Provided records ->

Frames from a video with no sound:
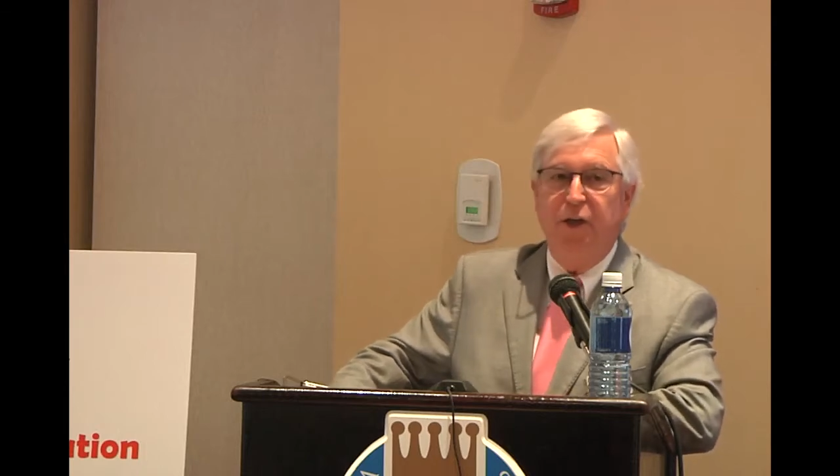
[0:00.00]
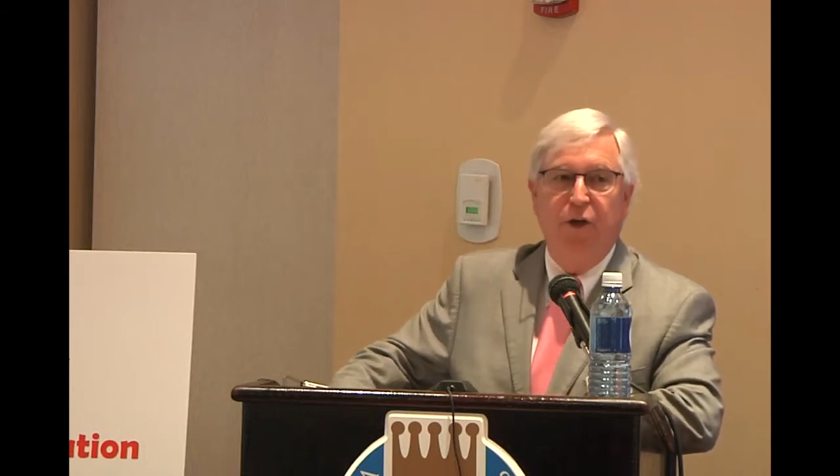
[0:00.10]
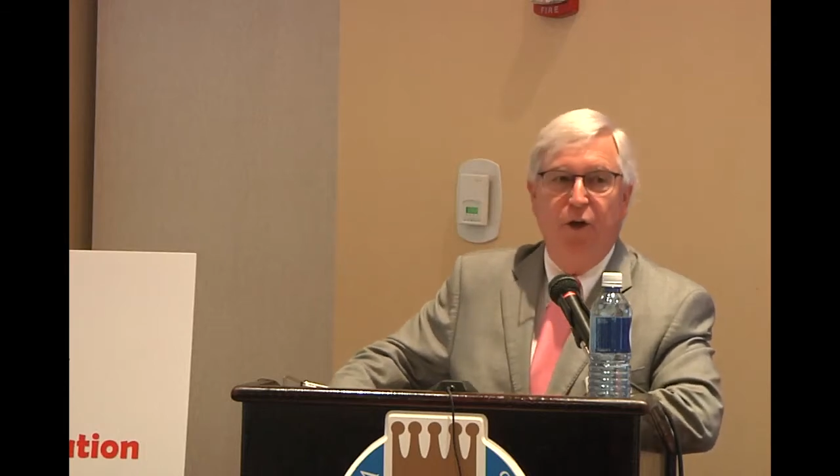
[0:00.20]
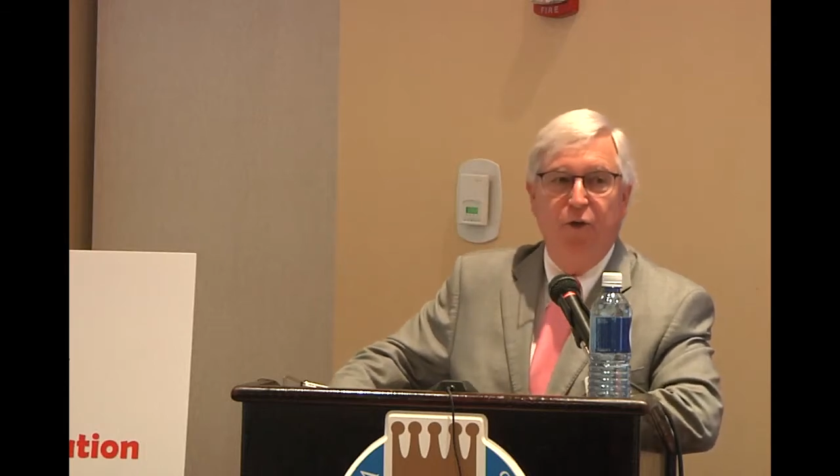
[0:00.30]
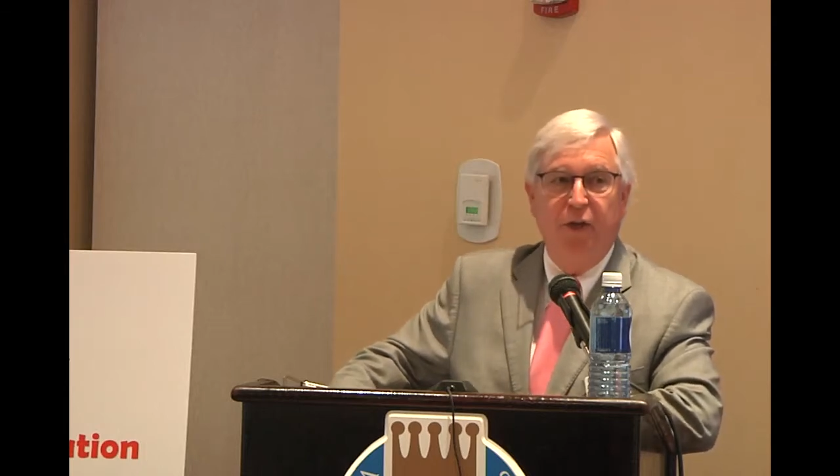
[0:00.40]
you
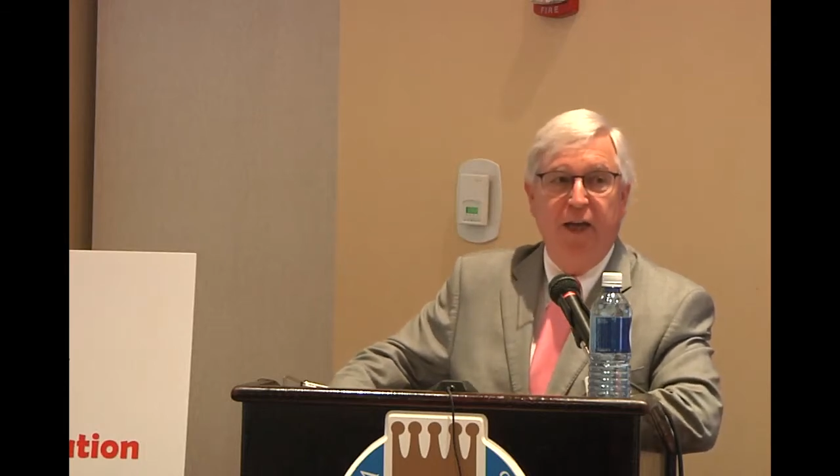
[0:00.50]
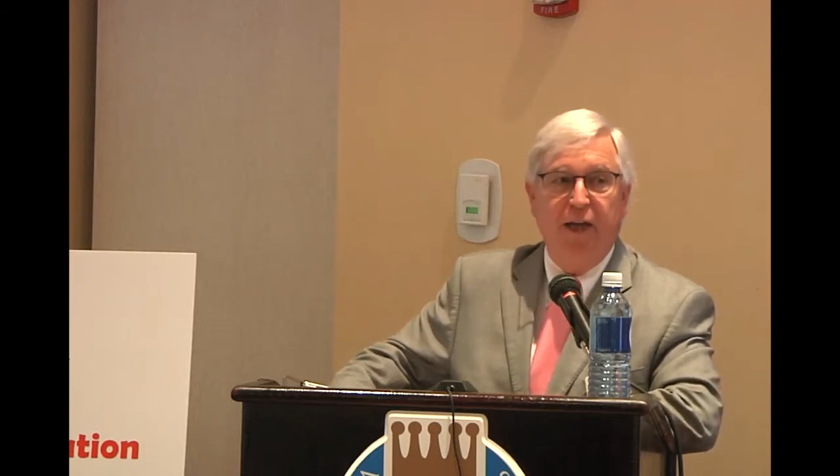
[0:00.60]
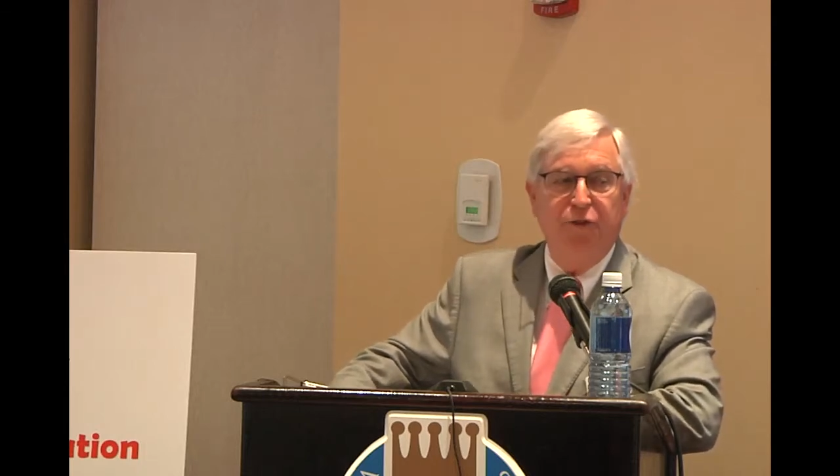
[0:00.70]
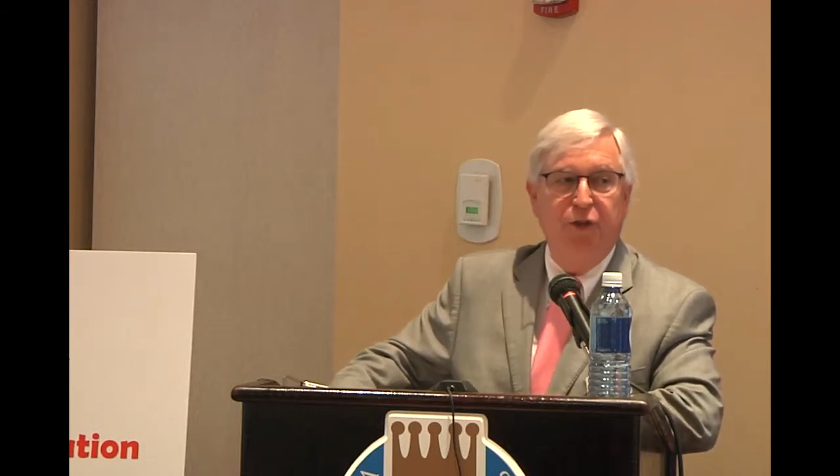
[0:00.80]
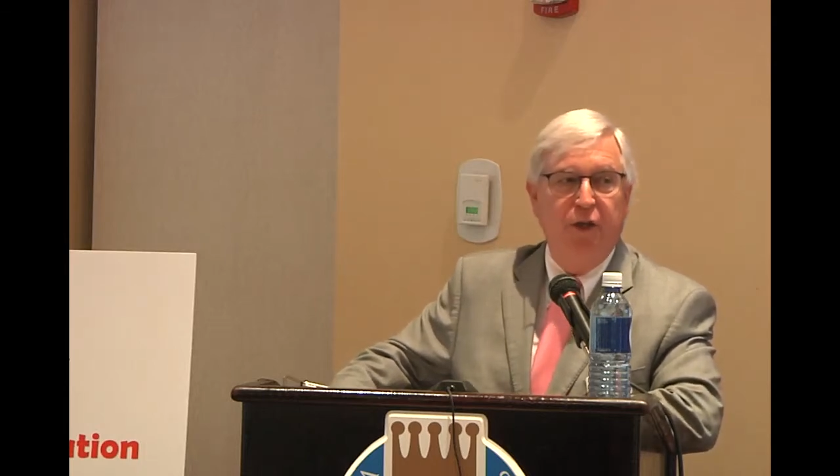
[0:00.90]
know that
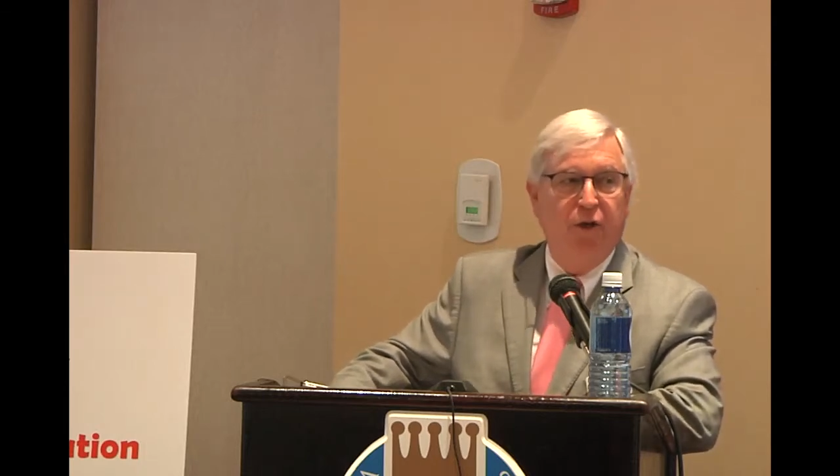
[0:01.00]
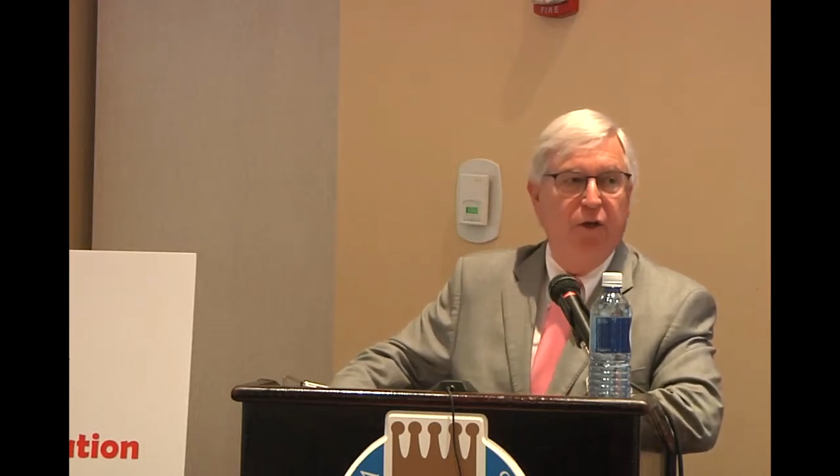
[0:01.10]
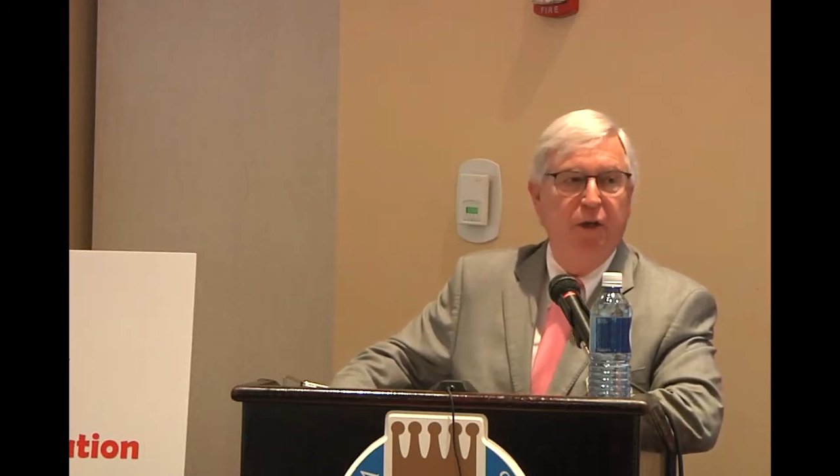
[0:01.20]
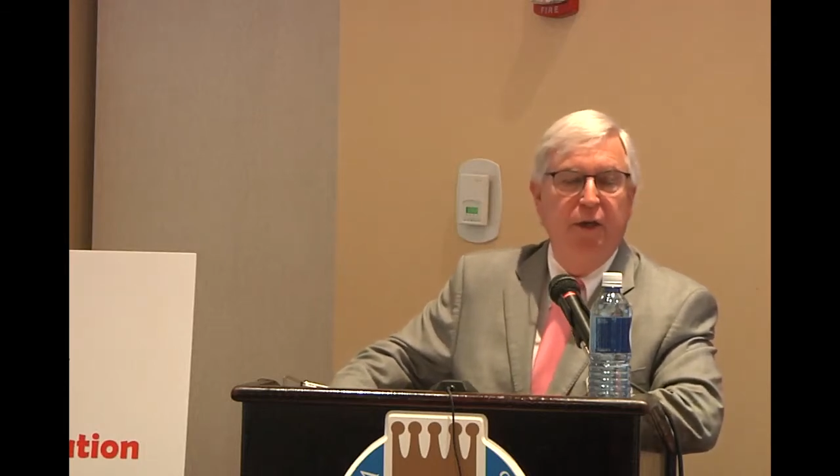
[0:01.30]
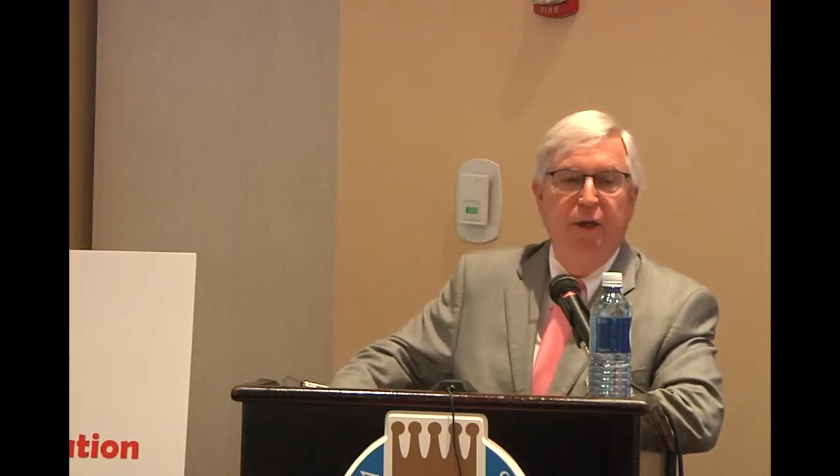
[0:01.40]
next
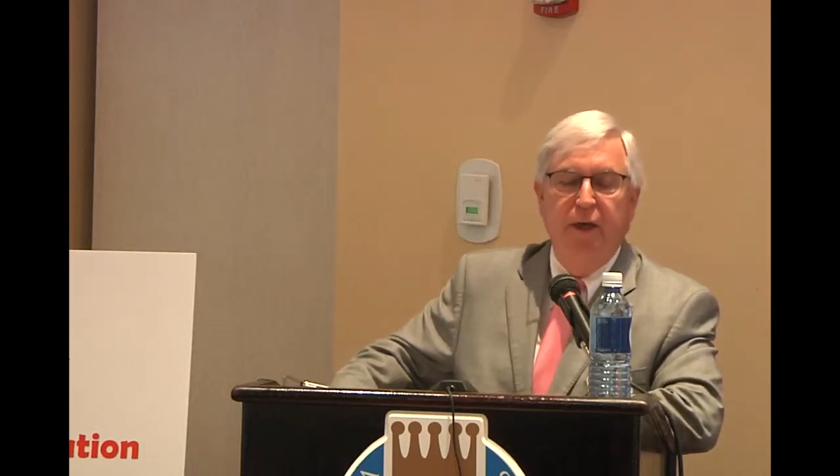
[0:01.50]
year,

Task goal -> Set down every entry word for word, but omit the pictures.

Response to the task ->
Frames from a video with no sound:
[0:00.00]
[0:00.10]
[0:00.20]
[0:00.30]
[0:00.40]
you
[0:00.50]
[0:00.60]
[0:00.70]
[0:00.80]
[0:00.90]
know that
[0:01.00]
[0:01.10]
[0:01.20]
[0:01.30]
[0:01.40]
next
[0:01.50]
year,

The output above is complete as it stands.